As they tried to bring modern civilization to an unknown and seemingly isolated part of the world, I imagine those soldiers shared some of the same emotions the men and women I was about to welcome home had experienced in Afghanistan.
Just as the soldiers at Fort Atkinson served our growing country's needs in the frontier era, the service of these Nebraska soldiers in Afghanistan is helping the United States meet the complex challenges of today's world.
The difference is that many of those frontier soldiers stayed where they served and helped to settle the new American territories. As Nebraskans, we're all glad that they did.

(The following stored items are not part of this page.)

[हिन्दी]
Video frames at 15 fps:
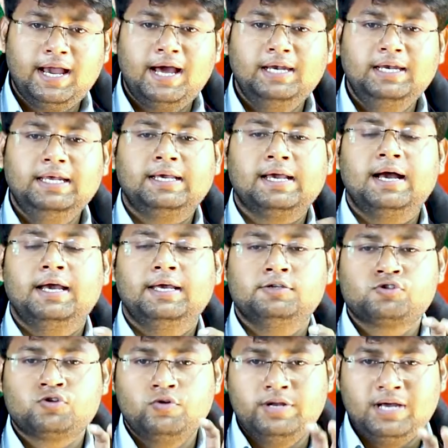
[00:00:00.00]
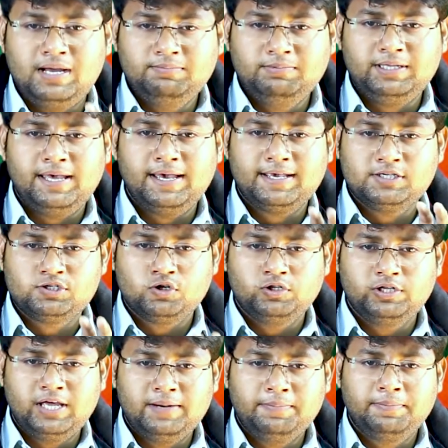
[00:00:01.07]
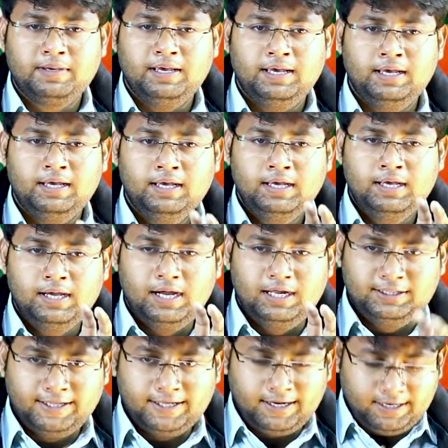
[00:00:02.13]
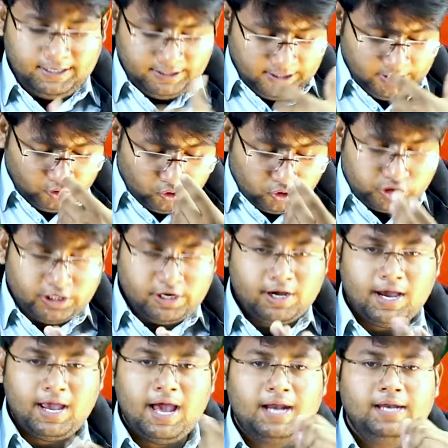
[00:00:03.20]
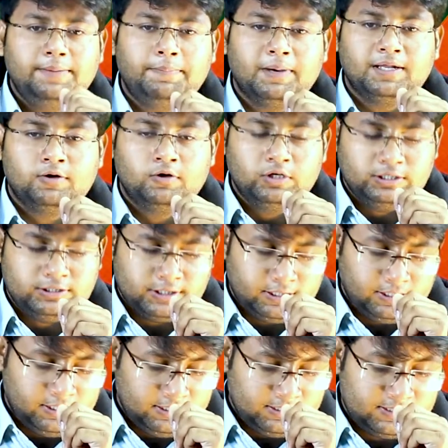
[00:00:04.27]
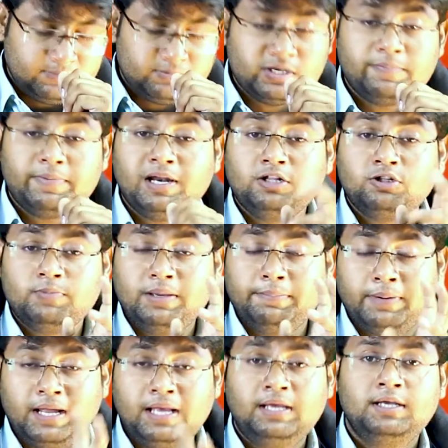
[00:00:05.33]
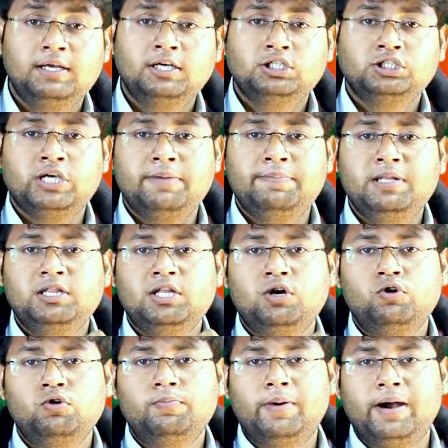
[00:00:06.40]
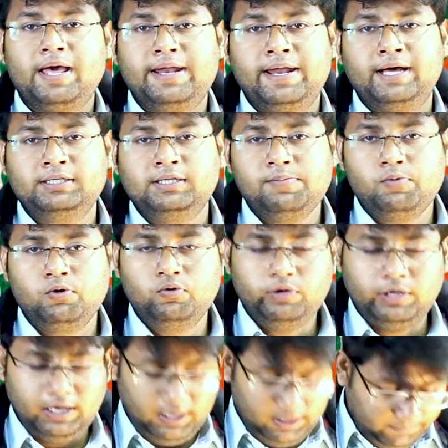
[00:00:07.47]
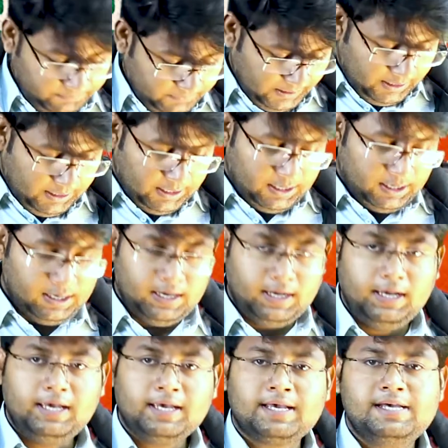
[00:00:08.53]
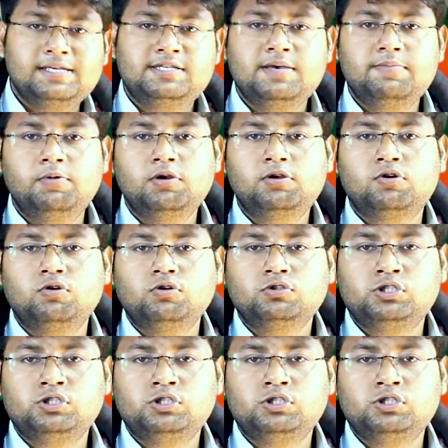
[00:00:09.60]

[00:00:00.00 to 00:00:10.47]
ख्याली का इसको नाम दिया कि सऊदी अरब के अंदर ये रोशन ख्याली पैदा होनी चाहिए सबसे पहले तो मैं बड़ा शर्मिंदा हूँ बड़ा नादिम हूँ कि एक ऐसा ऐसे मुल्क को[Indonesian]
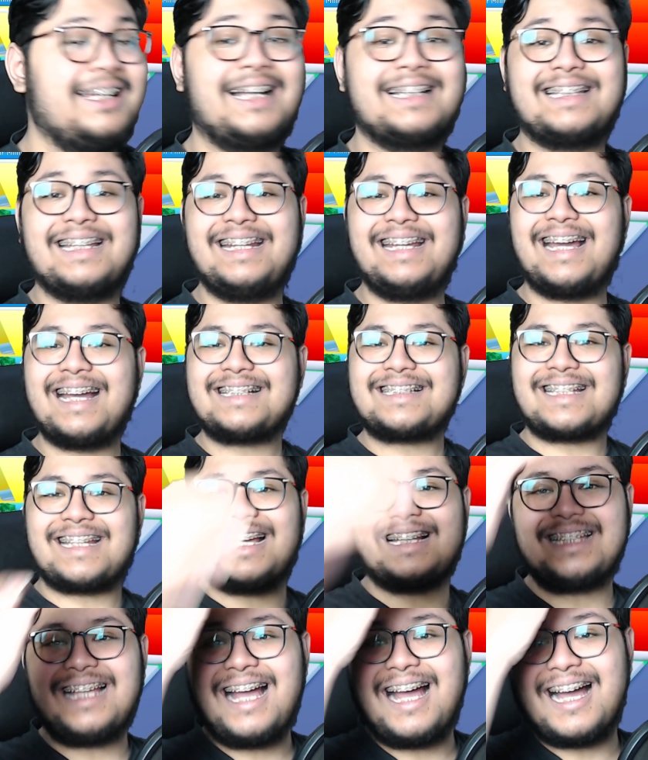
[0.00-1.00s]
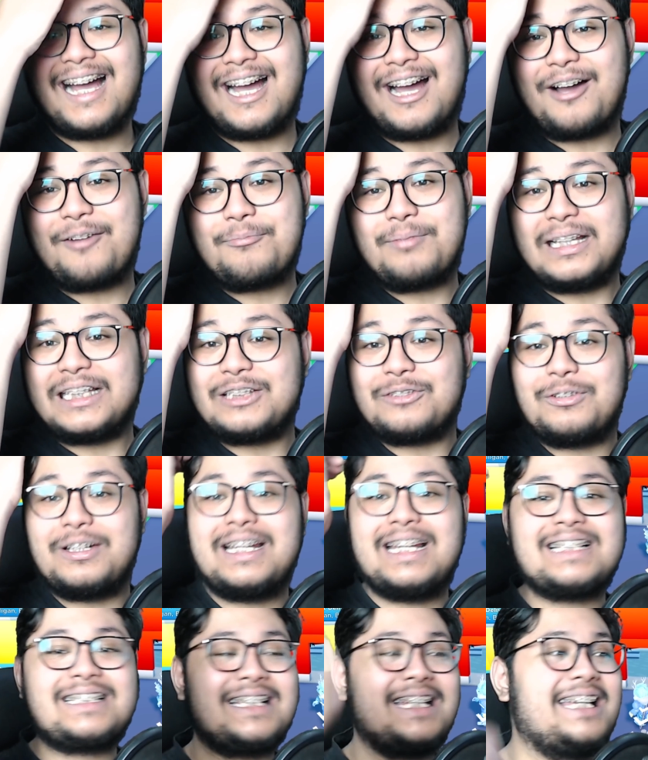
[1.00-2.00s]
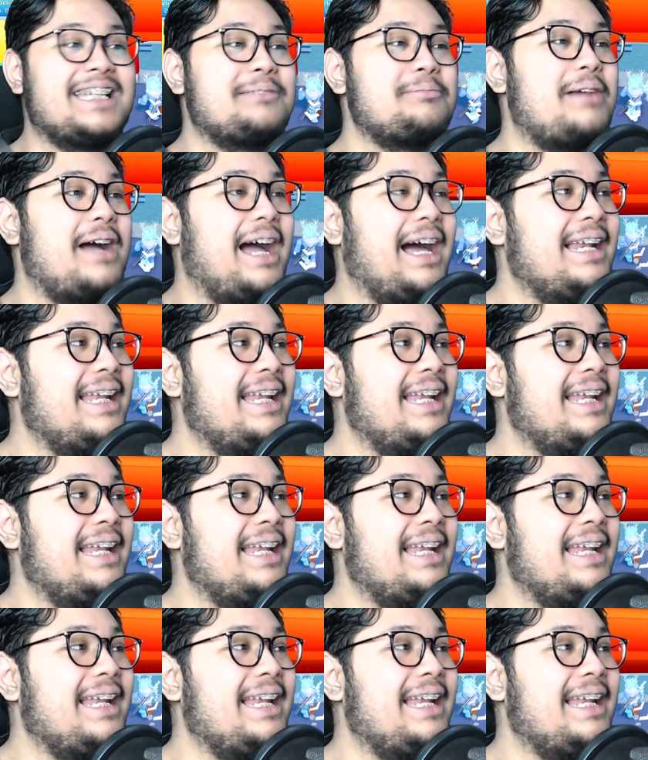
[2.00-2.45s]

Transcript: Nah jadi guys ternyata um, pay to winnya sedikit mahal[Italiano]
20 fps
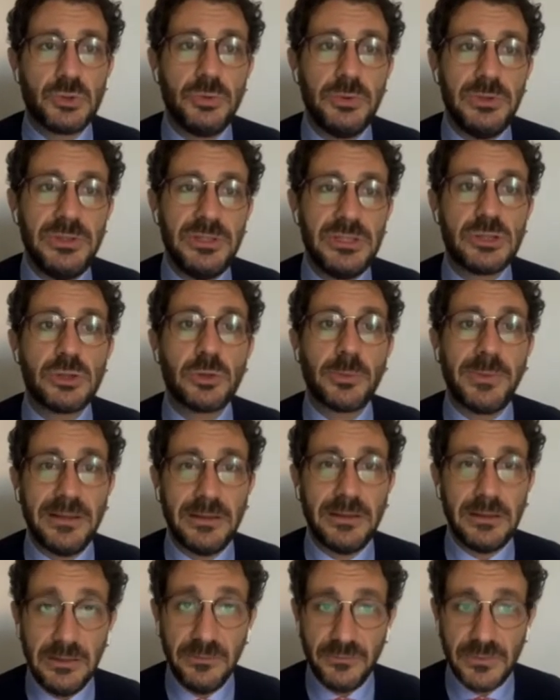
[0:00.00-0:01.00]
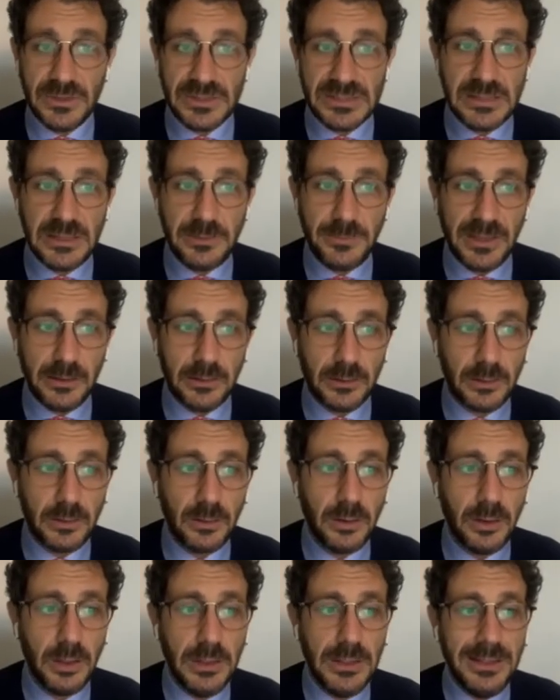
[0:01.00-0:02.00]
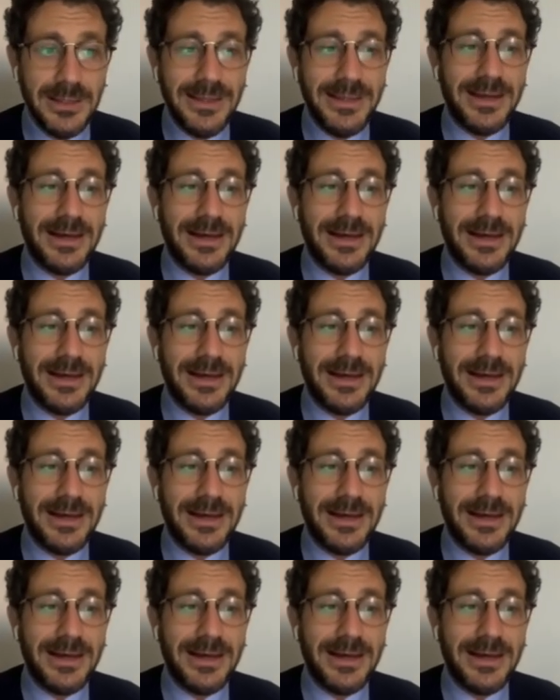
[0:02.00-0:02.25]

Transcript: sugli strumenti di investimento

The ceremony was for M-Ps who had come home from Afghanistan around Thanksgiving but the public ceremony was postponed so it wouldn't be lost in the holidays. I'm glad they waited because our troops deserve recognition and a show of appreciation. Both the troops and their families have made tremendous sacrifices to serve their country.
These M-Ps did an excellent job running the detainee facilities in Parwan Province. They helped to establish justice and order among the chaos of war.
They served as role models for the M-P soldiers of the Afghan National Army. They helped train them to manage their own detaining facilities so they will be humane, effective and secure.
We are all looking forward to the day, hopefully soon, when the Afghan people will run Afghanistan's military and civilian justice systems for themselves. It will lead to more stability in Afghanistan and more security for the United States.
Thanks to these Nebraska troops, the latest to follow a long proud Nebraska military tradition, we are one step closer to accomplishing our mission in Afghanistan. We are one step closer to a transition of responsibility to the Afghan government and we are one step closer to successfully ending the longest war in U-S history.